**PROBLEM:**
Each line from the first line of the entries through the line holding "(47.20 s to 47.53 s)" is to be restated word for word; nothing else, and no picture, belongs in the answer.

**INFORMATION PROVIDED:**

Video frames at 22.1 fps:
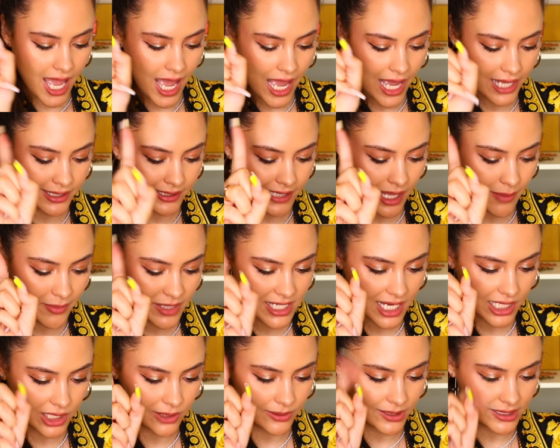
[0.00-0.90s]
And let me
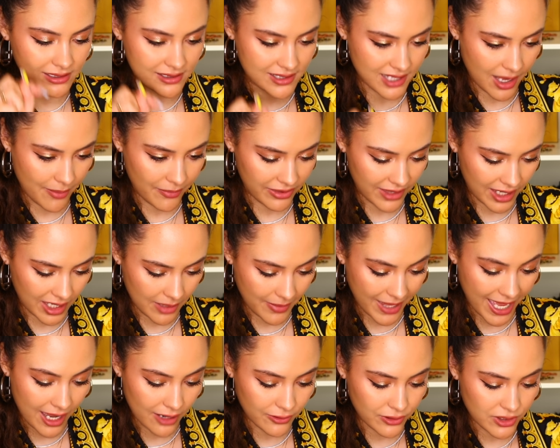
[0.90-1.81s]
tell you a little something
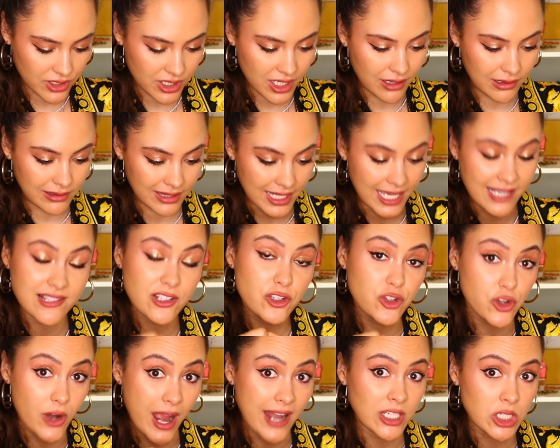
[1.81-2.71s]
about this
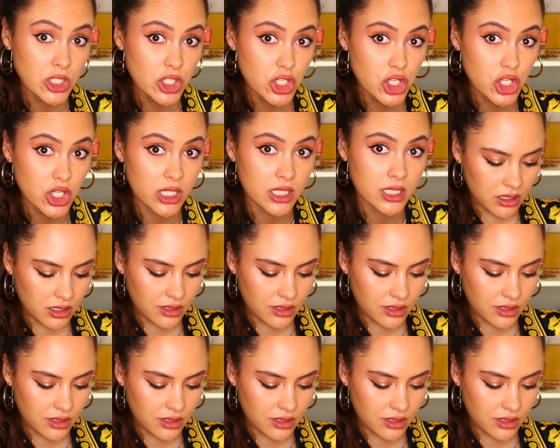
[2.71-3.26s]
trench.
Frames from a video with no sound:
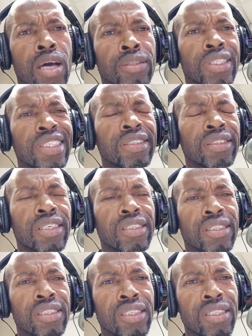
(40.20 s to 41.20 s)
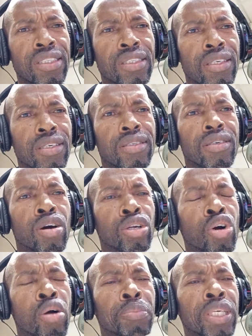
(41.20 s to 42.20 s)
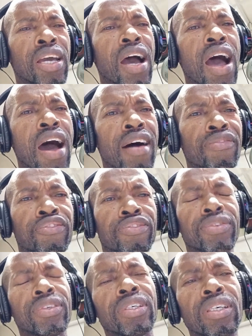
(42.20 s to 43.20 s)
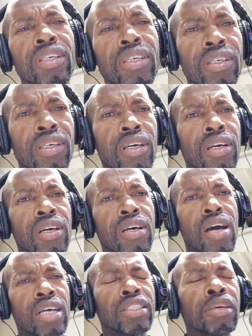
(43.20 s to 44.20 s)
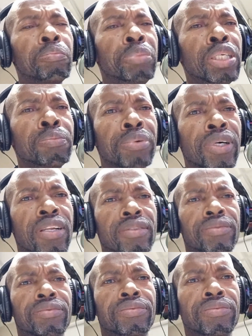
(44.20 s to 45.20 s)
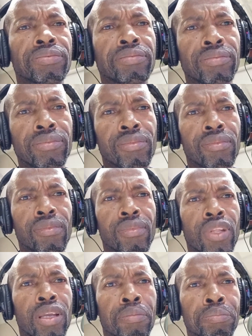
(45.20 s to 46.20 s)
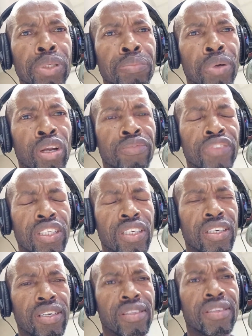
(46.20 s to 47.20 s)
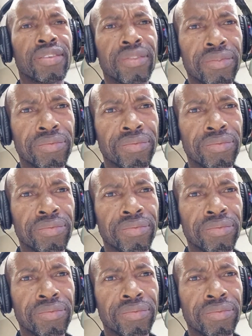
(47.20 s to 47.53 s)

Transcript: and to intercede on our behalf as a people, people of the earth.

**EXERCISE RESULT:**
Video frames at 22.1 fps:
[0.00-0.90s]
And let me
[0.90-1.81s]
tell you a little something
[1.81-2.71s]
about this
[2.71-3.26s]
trench.
Frames from a video with no sound:
(40.20 s to 41.20 s)
(41.20 s to 42.20 s)
(42.20 s to 43.20 s)
(43.20 s to 44.20 s)
(44.20 s to 45.20 s)
(45.20 s to 46.20 s)
(46.20 s to 47.20 s)
(47.20 s to 47.53 s)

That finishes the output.